As I began my seasonal gardening two days ago, I became aware how the experience of being in my garden lingers. I just began to really notice and experience it.

There is snow a foot deep in much of my yard. I struggled to plod to my destination plants. It was hard to keep my balance in the piled up snow as I reached to trim bushes. All the while, my lingering awareness of the plants around was being stirred and refreshed.

I began my seasonal gardening two days ago by trimming Hydrangea bushes back to my preferred height. I shaped them to a size from which they can now bud and grow very soon. They yielded to the hands of the gardener. I think they got the message as firmly as I felt it: this is how you will unfold and manifest your wonder. With that small trimming gesture my lingering role as gardener has been awakened.
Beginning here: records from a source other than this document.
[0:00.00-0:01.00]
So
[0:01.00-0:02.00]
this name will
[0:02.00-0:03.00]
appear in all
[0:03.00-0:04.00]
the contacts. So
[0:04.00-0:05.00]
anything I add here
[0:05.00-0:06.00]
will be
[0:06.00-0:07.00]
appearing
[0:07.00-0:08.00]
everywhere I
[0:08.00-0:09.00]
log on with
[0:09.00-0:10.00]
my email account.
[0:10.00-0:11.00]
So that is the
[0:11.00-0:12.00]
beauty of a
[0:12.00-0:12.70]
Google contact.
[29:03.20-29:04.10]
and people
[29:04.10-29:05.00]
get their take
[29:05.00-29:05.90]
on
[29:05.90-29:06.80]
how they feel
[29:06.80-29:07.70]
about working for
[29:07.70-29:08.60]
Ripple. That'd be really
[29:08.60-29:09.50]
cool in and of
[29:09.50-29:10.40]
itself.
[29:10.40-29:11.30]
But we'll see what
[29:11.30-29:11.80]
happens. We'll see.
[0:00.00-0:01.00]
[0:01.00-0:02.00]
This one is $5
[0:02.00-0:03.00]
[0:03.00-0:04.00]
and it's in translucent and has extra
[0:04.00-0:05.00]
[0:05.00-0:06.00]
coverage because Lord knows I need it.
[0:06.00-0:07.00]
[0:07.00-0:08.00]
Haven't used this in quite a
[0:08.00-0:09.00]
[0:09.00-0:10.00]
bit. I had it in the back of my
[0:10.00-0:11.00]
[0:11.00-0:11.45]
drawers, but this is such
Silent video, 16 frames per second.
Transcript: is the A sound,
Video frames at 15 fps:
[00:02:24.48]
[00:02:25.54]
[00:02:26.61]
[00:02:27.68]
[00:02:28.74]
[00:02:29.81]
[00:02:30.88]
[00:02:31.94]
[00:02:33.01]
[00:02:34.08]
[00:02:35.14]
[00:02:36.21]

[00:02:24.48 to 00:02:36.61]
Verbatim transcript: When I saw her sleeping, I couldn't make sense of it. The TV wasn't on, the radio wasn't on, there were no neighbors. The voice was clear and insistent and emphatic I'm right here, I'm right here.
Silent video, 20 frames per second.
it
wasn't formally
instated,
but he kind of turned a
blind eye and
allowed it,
Their urges to grow and mine to garden have been dormant for months. We have been alive, but not so vibrant as we are about to become. The remnants of growing and gardening have lingered, and the shared experience of being in this garden will soon be shared more actively by my plants and me.

Right now there is some stubble sticking out of the snow, still clinging to the experience of last year’s growth and aliveness. The dried stalks and wooden stems are solid and unmistakable signs of the lingering presence of plants all around me. Now there are boot tracks in the snow, indicating the lingering presence of a gardener.

I took a deep breath this morning and remembered that in every breath I take, there a lingering remainder of plants that grew and thrived in my garden last season. The oxygen and other substances from plants that filled my garden last year still linger. Some of those plant substances still linger and contribute to the air I take in with every breath.

It has been a time of dormancy for my plants and for me. It will soon be time for them to wake and arouse from their time of lingering. My time of awakening already began two days ago.